Remove duplicates based on multiple values in R or POWER BI

Remove duplicates based on multiple values in R or POWER BI - r

I have a data set, each line representing a "service visit" for customers. A customer might have between 0 and 5 service calls. If there isn't a service call for someone, the columns associated with a service call would all be empty.
+--------------+-------------------+-------------------+------------------------+---------------------+
| Project Name | Customer Name | Service Call.Name | Service Call Date Time | Service Call Status |
+--------------+-------------------+-------------------+------------------------+---------------------+
| OO-99999 | A | SC-001762 | 3/21/2022 7:00:00 PM | Completed |
| OO-99999 | A | SC-002323 | null | Completed |
| OO-99999 | A | SC-002357 | 10/3/2022 7:00:00 PM | 2nd Visit Scheduled |
| OO-88888 | B | SC-001260 | 2/1/2022 8:00:00 PM | Completed |
| OO-88888 | B | SC-002938 | 8/25/2022 7:00:00 PM | Scheduled |
| OO-55555 | C | SC-000957 | 12/27/2021 8:00:00 PM | Completed |
| OO-55555 | C | SC-001418 | 2/7/2022 4:30:00 PM | Completed |
| OO-55555 | C | SC-003007 | null | null |
| OO-66666 | D | SC-001626 | null | No Longer Required |
| OO-66666 | D | SC-002329 | 6/9/2022 7:00:00 PM | Completed |
| OO-66666 | D | SC-002538 | null | Completed |
| OO-66666 | D | SC-002932 | null | Call Reviewed |
| OO-66666 | D | SC-003350 | 9/29/2022 7:00:00 PM | Scheduled |
| OO-11111 | F | null | null | null |
+--------------+-------------------+-------------------+------------------------+---------------------+
My goal is to filter out duplicates.

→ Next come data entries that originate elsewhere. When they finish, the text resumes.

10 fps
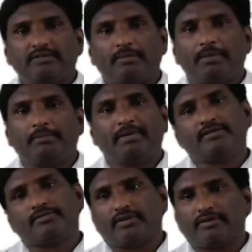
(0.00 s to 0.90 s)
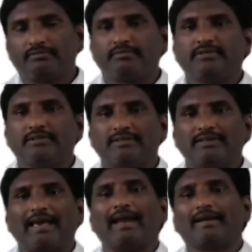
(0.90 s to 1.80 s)
sub-elements, we
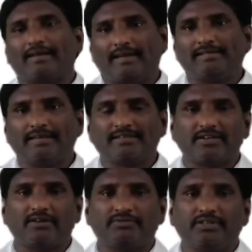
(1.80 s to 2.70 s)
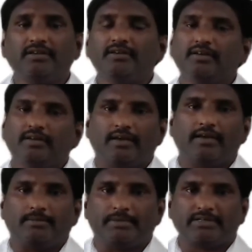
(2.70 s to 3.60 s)
characterization of the
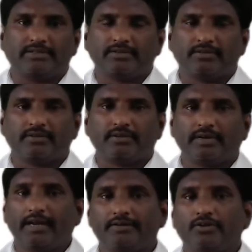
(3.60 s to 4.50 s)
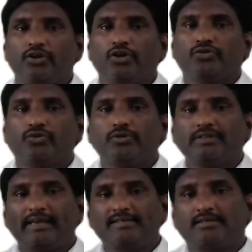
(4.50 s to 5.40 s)
element, right? So
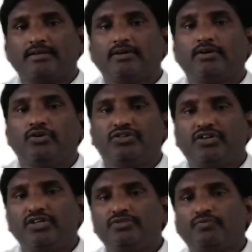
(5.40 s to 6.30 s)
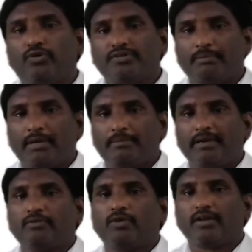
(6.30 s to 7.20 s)
next, these 4
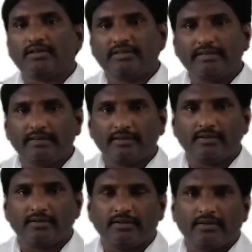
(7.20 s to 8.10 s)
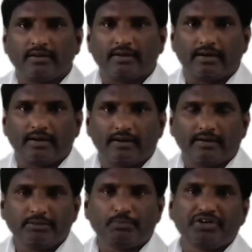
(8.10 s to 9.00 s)
sub-elements, what are
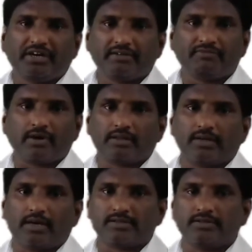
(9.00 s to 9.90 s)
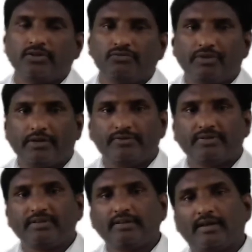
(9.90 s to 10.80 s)
the input data format? We are
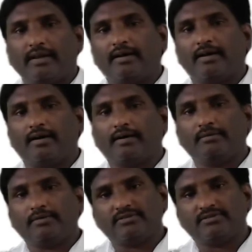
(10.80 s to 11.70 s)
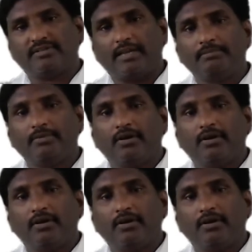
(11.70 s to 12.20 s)
using same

I only want one row per customer, but I want to keep a specific row. A duplicate only appears if someone has multiple service calls.
If someone has a service call (Service Call.Name not equal to null), and one of those has a service call status of something OTHER than "Completed" or "Not required", I want to keep that row. So for Customer A, I want the third row since the service call status is not "completed" or "Not required".
If someone has multiple service calls, like customer , and they are all "completed" or "Not required". I don't care which one I keep, as long as I only keep one.
If someone has one service call or no service call, there will be no duplicate of that person, so I want to keep that row.
EDIT
There were cases of duplicates I didn't realize I had, I've edited the data to show them.
For someone with more than one open service call like customer E, I only want to keep one of them. If there is a date for both, I want the latest date of the two. If one has a date and the other doesn't, i want the one with a date. If neither have a date, i don't care which is kept, but i only want one.
I am working in Power BI, but I have access to R and think that might be easier.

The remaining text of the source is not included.